◆ **Problem to solve**
Exactly as they stand, give the records below again, with no images.

◆ **Given entries**
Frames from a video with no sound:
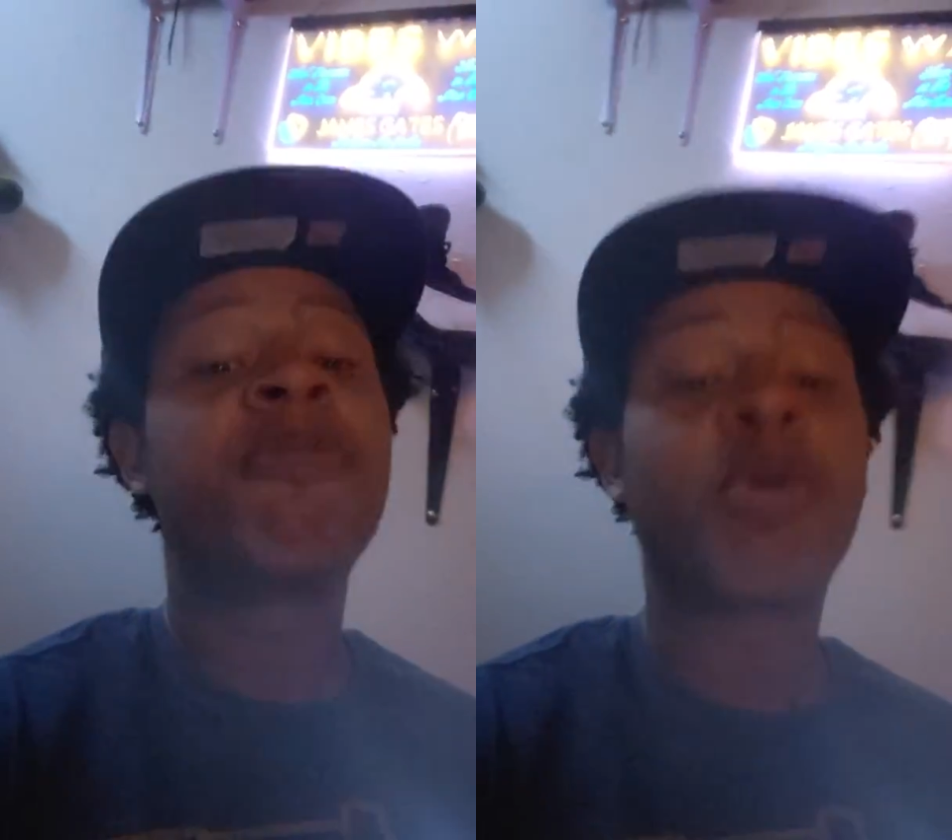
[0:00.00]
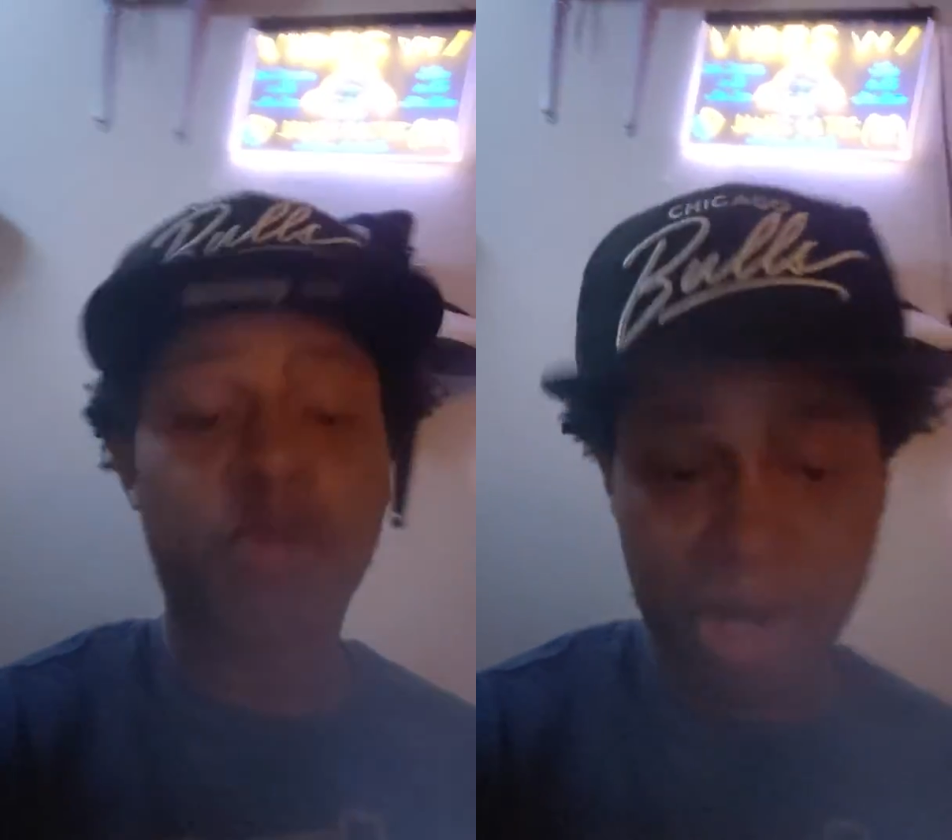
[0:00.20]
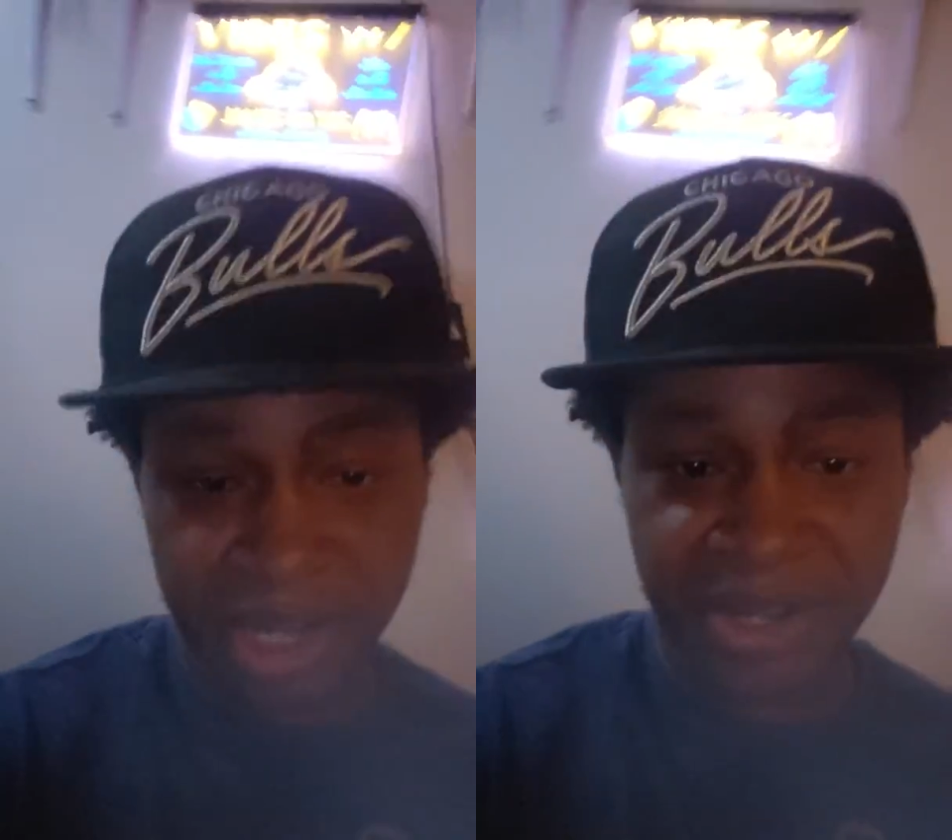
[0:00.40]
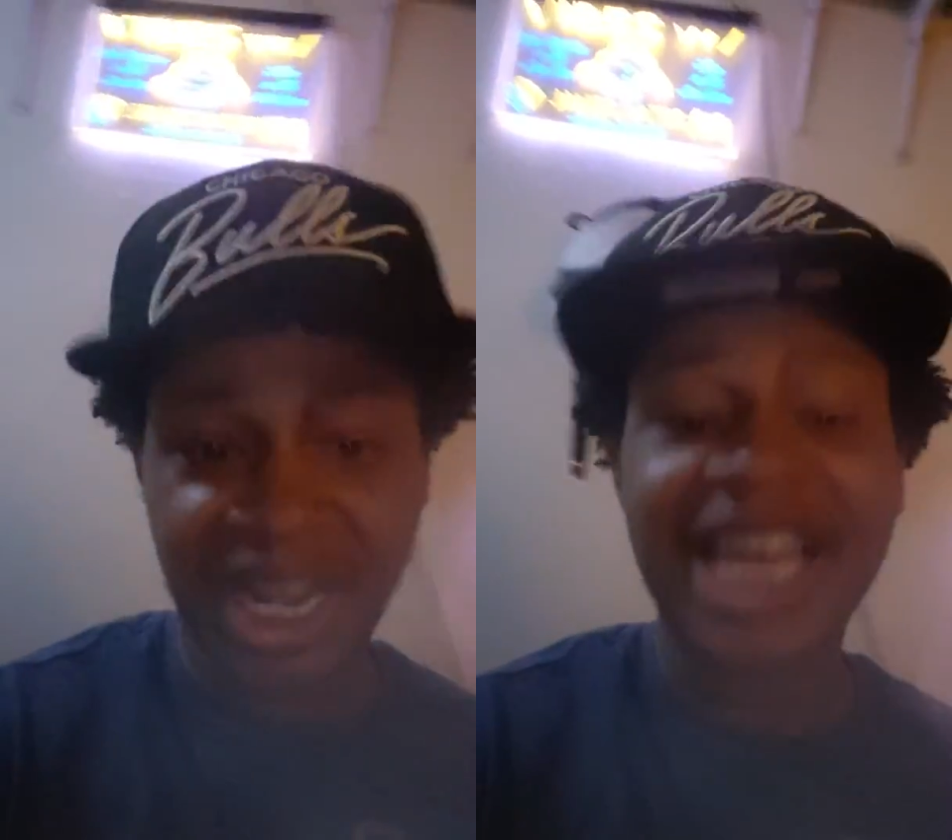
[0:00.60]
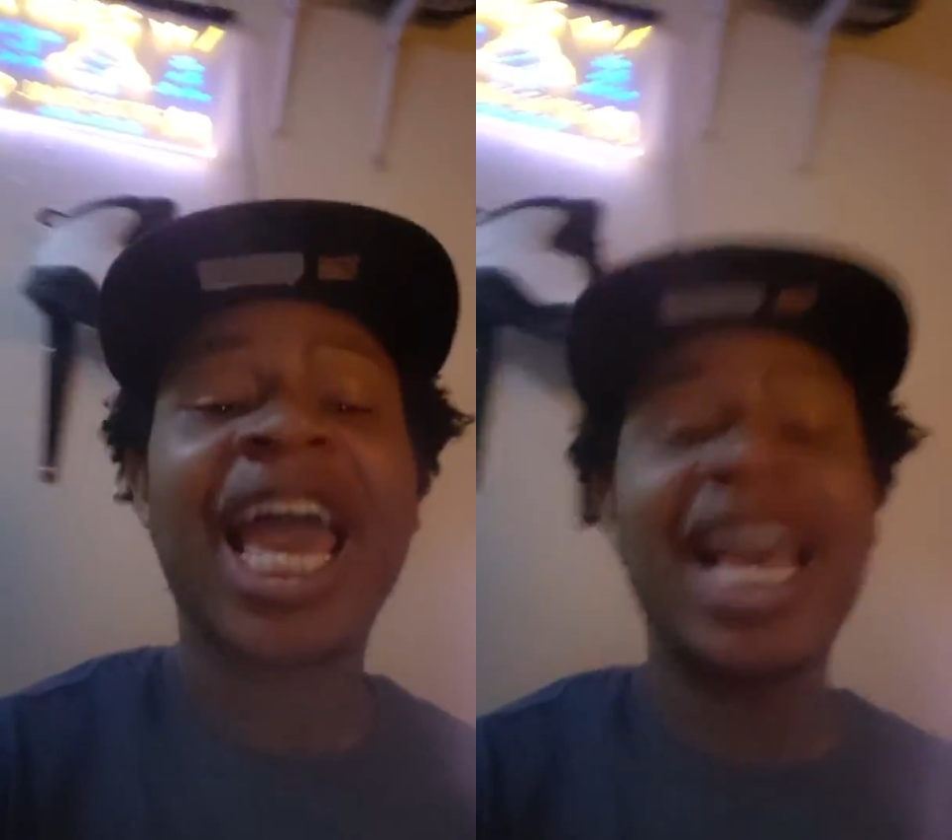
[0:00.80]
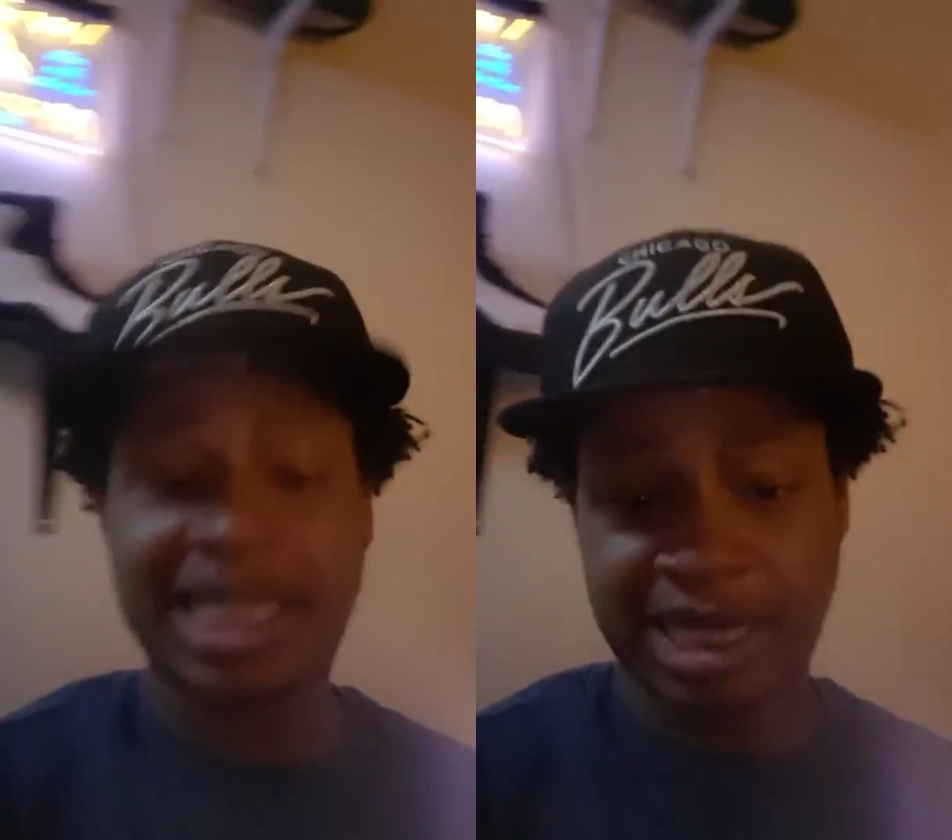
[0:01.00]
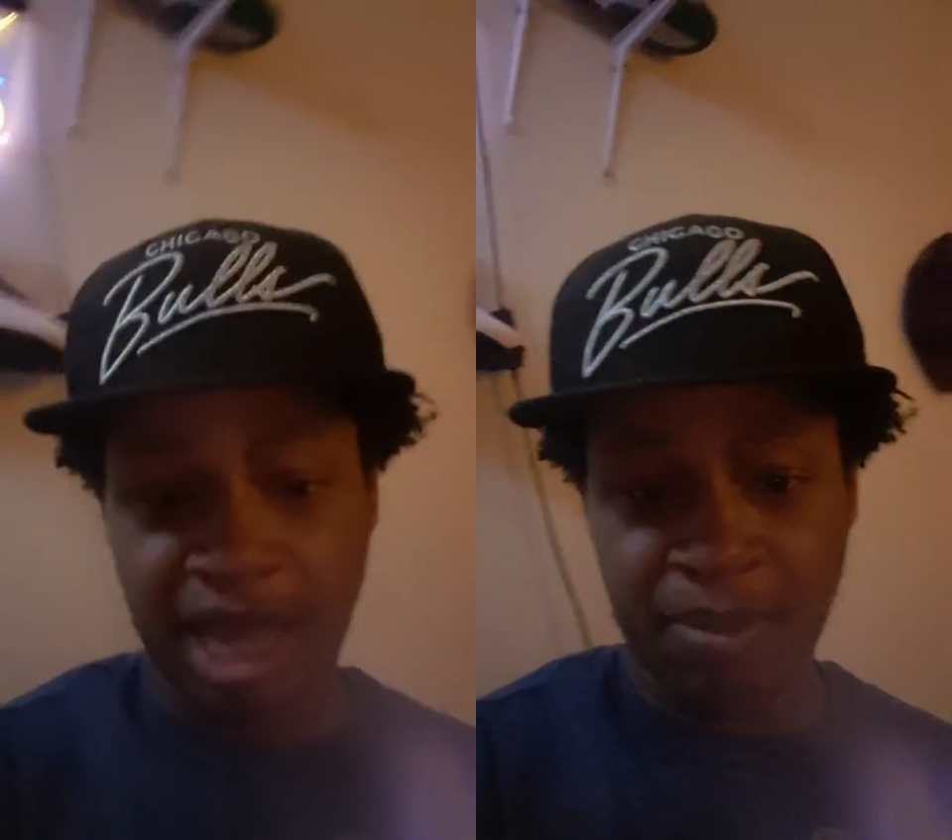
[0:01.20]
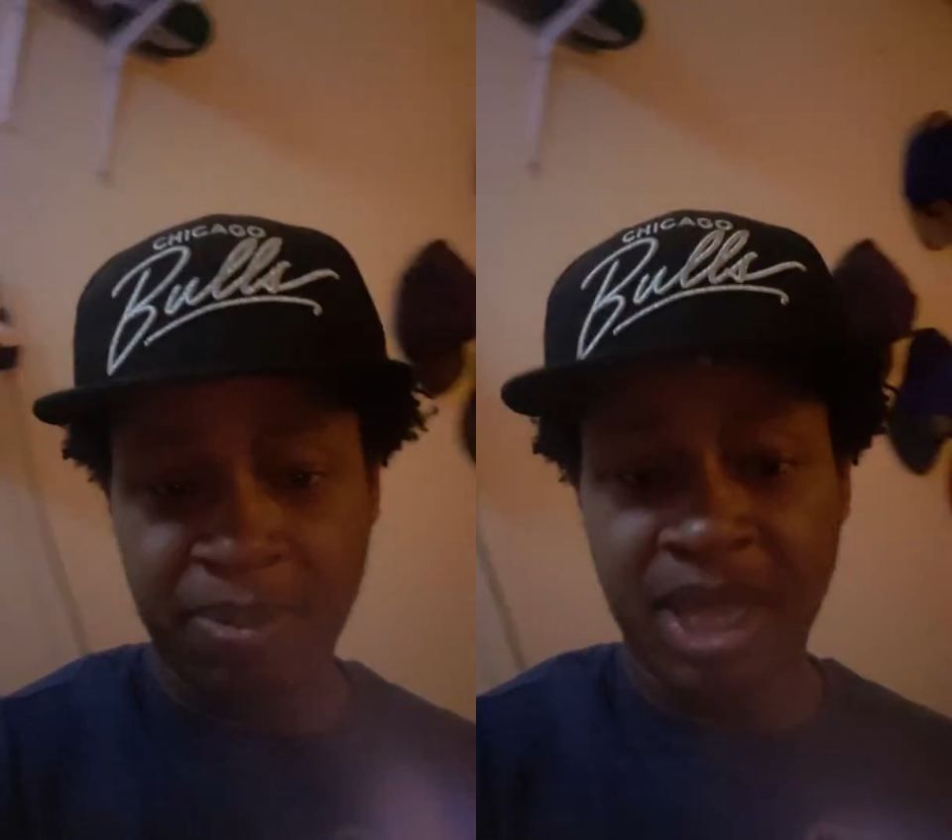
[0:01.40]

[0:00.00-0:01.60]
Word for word: For real. Like ASAP.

◆ **Output for this task**
Frames from a video with no sound:
[0:00.00]
[0:00.20]
[0:00.40]
[0:00.60]
[0:00.80]
[0:01.00]
[0:01.20]
[0:01.40]

[0:00.00-0:01.60]
Word for word: For real. Like ASAP.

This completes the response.